From a young age, boys and girls are often encouraged to display different behaviors. Boys are typically urged to take risks, compete, and assert themselves, while girls are encouraged to be cautious, collaborative, and accommodating. This early socialization shapes how men and women perceive their abilities and approach challenges throughout their lives.
As a result, men are more likely to overestimate their abilities and performance while women underestimate theirs, clearly indicated in a report by Hewlett Packard where men would apply for a job position with only 60% of the qualifications, as women wait to check all the boxes–commonly known as the confidence gap.
Beyond professionalism, the confidence gap has profound implications for women’s free will, particularly in their personal lives. In an Instagram post, Content writer and life coach Yetunde Omobolanle shared ways women can exercise their free will. However, before we dive into them, let’s provide some context to what free will is.
Understanding free will
The English dictionary defines free will as one’s ability to make choices that are not predetermined by past events, genetics, or divine intervention. Simply put, It is the power to act independently, to make decisions based on one’s own desires, beliefs, and values.
Without freewill, one is likely to lose their identity. They may become defined by the expectations and desires of others, rather than their own, says experts. This in turn surmounts to feelings of regret and resentment when an individual takes a trip down memory lane, only to wish they had made different choices.
Similarly, the lack of freedom to make independent decisions stunts personal growth. One may find themselves stuck in unfulfilling situations, unable to progress or achieve their potential.
Moreover, when women do not exercise their free will, it reinforces societal norms that limit their autonomy. This perpetuates gender inequality and hinders progress toward a more just and inclusive society.
On the other hand, exercising free will empowers women to take charge of their lives. It fosters a sense of self-worth and confidence, enabling them to pursue their goals and dreams without being hindered by societal expectations.
It allows women to learn from their experiences, both successes and failures. The process of trial and error is essential for personal development and self-discovery. Not to mention improved authenticity. Living according to one’s own values and beliefs allows women to be true to themselves, rather than conforming to external pressures.
How women can exercise their freewill
Independence is highly stressed in the definition of ‘freewill’. As such, Yetunde urges women to live unapologetically. “Free will means you get to write your own story, don’t let anyone hold the pen but you,” she says. Adding that it’s okay for one to wake up one morning and be done with something without having to explain their decision.
She stresses this by saying, “say no without over explaining. Your NO doesn’t need to come with a 5 power point presentation.”
Yetunde however cautions about things not working out in the process. Nevertheless, it doesn’t imply the end of life. Instead, one should own their own choices and learn from those mistakes.

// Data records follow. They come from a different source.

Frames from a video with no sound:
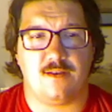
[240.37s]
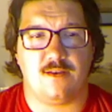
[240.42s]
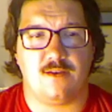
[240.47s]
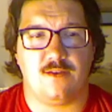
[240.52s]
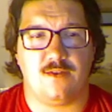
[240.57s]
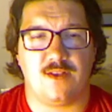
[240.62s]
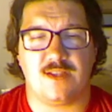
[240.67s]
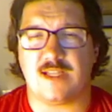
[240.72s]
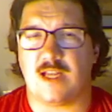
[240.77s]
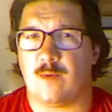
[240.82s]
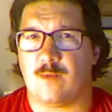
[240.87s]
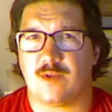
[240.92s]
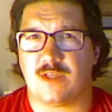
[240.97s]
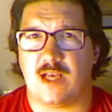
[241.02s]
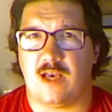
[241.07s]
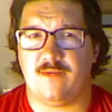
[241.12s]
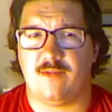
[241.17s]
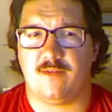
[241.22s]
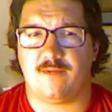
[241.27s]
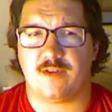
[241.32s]
this time we're
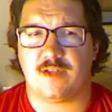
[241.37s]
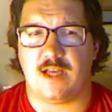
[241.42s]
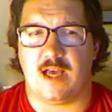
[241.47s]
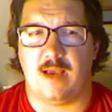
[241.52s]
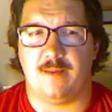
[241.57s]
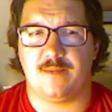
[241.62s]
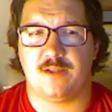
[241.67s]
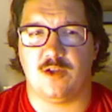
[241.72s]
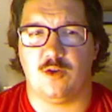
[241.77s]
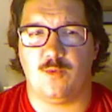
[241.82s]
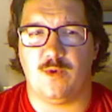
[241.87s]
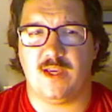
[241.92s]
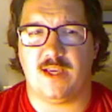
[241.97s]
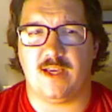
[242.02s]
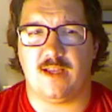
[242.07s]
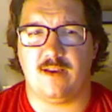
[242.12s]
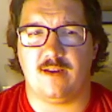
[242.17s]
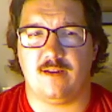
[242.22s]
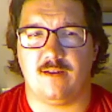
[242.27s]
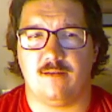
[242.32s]
solving for time, so we
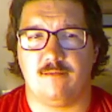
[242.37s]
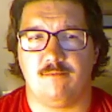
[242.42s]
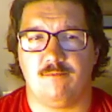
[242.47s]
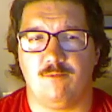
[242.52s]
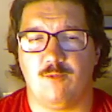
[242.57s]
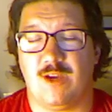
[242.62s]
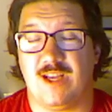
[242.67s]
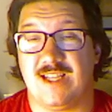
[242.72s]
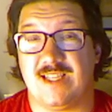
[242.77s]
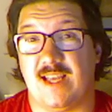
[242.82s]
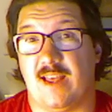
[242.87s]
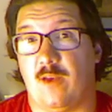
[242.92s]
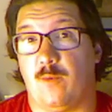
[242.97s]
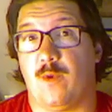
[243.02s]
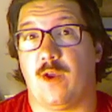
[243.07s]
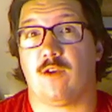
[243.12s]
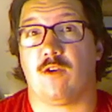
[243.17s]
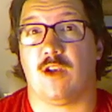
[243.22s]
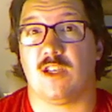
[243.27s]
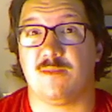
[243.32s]
can we can say that
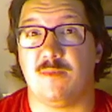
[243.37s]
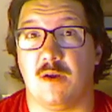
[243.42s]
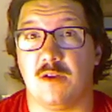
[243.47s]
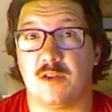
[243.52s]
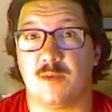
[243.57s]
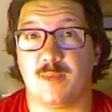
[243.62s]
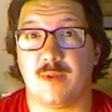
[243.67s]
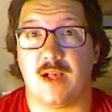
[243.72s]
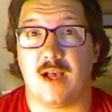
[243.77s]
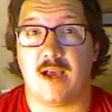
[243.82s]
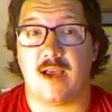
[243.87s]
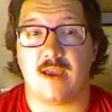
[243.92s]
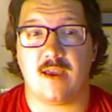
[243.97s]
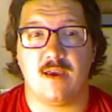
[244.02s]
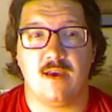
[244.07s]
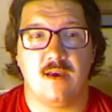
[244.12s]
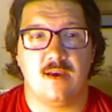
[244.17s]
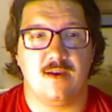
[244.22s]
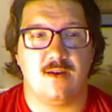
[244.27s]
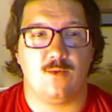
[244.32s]
we cross multiply,
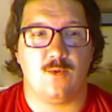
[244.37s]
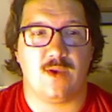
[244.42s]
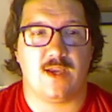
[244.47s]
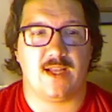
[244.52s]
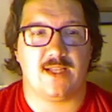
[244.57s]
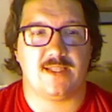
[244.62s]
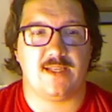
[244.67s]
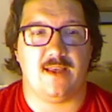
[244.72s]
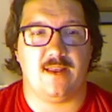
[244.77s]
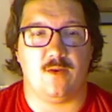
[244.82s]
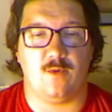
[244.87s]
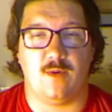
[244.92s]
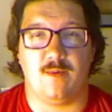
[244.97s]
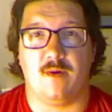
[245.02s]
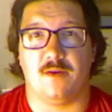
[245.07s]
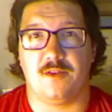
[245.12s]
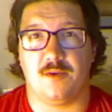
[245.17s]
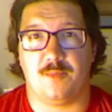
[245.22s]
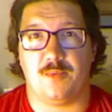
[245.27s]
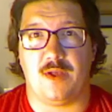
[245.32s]
we can say that we
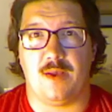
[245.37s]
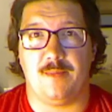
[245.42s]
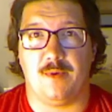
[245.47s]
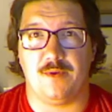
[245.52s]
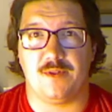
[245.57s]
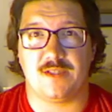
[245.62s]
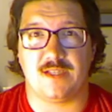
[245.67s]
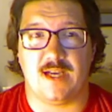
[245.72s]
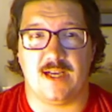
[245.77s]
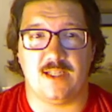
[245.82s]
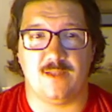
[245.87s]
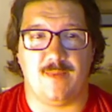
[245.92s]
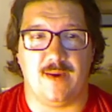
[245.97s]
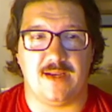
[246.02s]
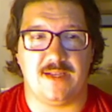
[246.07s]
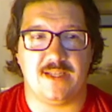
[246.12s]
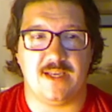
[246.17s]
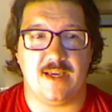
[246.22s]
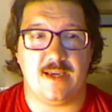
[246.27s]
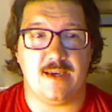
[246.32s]
multiply both sides by
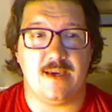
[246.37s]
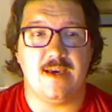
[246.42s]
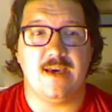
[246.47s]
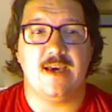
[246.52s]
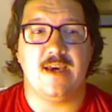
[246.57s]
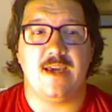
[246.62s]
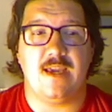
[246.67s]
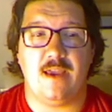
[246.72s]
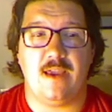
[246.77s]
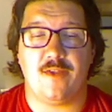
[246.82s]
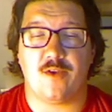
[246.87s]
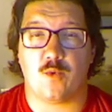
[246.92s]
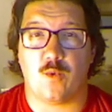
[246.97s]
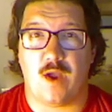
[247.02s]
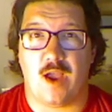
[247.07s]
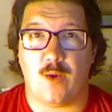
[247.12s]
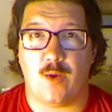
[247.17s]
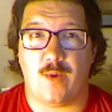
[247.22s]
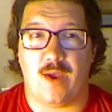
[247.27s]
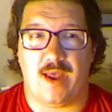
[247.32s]
t. Either
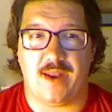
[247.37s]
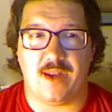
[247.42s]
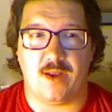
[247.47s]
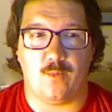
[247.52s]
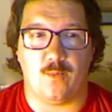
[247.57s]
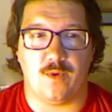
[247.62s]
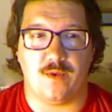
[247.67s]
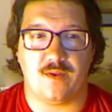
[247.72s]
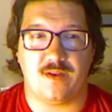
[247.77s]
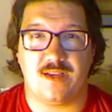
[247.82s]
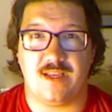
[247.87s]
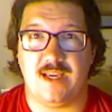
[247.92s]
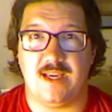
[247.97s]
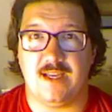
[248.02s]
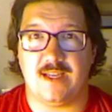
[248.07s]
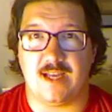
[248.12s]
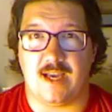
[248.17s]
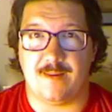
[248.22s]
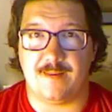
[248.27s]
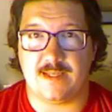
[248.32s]
way, we end up with t
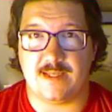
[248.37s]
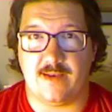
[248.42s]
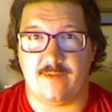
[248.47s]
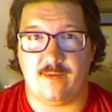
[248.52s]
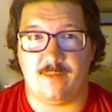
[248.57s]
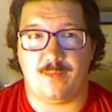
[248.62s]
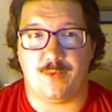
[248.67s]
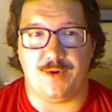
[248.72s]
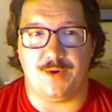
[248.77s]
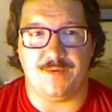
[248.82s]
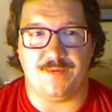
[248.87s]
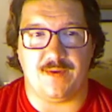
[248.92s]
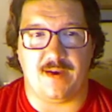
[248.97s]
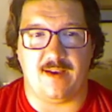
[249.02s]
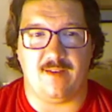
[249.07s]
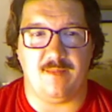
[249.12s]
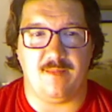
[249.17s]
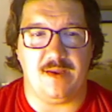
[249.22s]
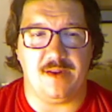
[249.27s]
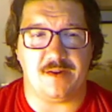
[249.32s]
times
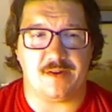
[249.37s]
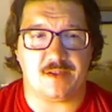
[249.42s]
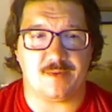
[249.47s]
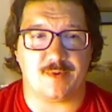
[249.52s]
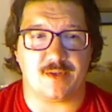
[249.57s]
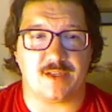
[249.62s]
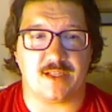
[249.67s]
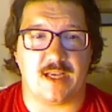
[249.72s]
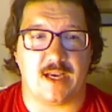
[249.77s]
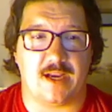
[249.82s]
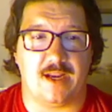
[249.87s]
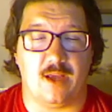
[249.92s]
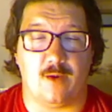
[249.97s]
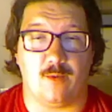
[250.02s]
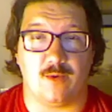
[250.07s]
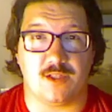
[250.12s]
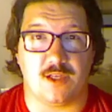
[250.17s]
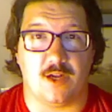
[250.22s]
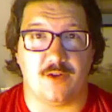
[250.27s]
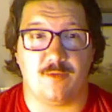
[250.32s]
7.5 meters per second
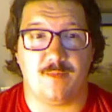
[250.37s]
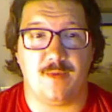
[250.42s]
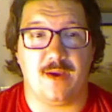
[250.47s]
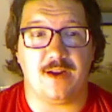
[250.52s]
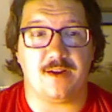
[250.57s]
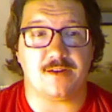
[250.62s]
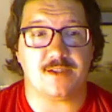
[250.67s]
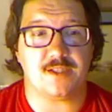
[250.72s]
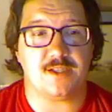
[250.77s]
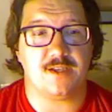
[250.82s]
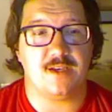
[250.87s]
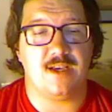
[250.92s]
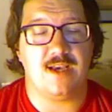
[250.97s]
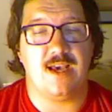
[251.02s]
equals 100 meters.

While making conclusions about certain things, it is equally important to prioritize personal needs without feeling selfish. “Being a good friend, sister, mother, wife, daughter doesn’t mean abandoning yourself. You can care for others and put yourself first at the same time,” she remarks.
Similarly, setting boundaries and keeping them firm should never be ignored. “If something drains your energy, steals your peace or makes you uncomfortable, you have every right to walk away from it. Even if it’s family or a friend you’ve known for years.”
Women are encouraged to pursue wealth without guilt. The whole idea of ‘scaring away men because you’re rich’, Yetunde finds it lame. “You don’t have to apologise for wanting a life of abundance. Get your money, get a soft life. Wanting financial security is not greedy or being materialistic, it’s necessary,” she notes. Adding that, “for some, success is an office corner, to others it’s a soft life. For many it’s a mix of both.” Therefore, freewill for women is defining what a fulfilling life looks to them, not what society says it should be.
Furthermore, the whole ideology of measuring a woman’s worth according to how ‘exhausted’ they are is erroneous. Hence, women ought to rest not overworking, over giving nor over sacrificing to be deserving of love, peace or happiness. This, she terms it as ‘people-pleasing’, a condition that was imposed onto women by society in the name of ‘peace’.
To break free, Yetunde advises women to; choose themselves every single time, unlearn the fear of taking up space, and love who they want, what they want, the way they want. In other words, women ought to make decisions without guilt.
“Every choice you make doesn’t need approval. From big life decisions to the small ones. Own them without over explaining yourself. You are allowed to choose yourself,” she stressed.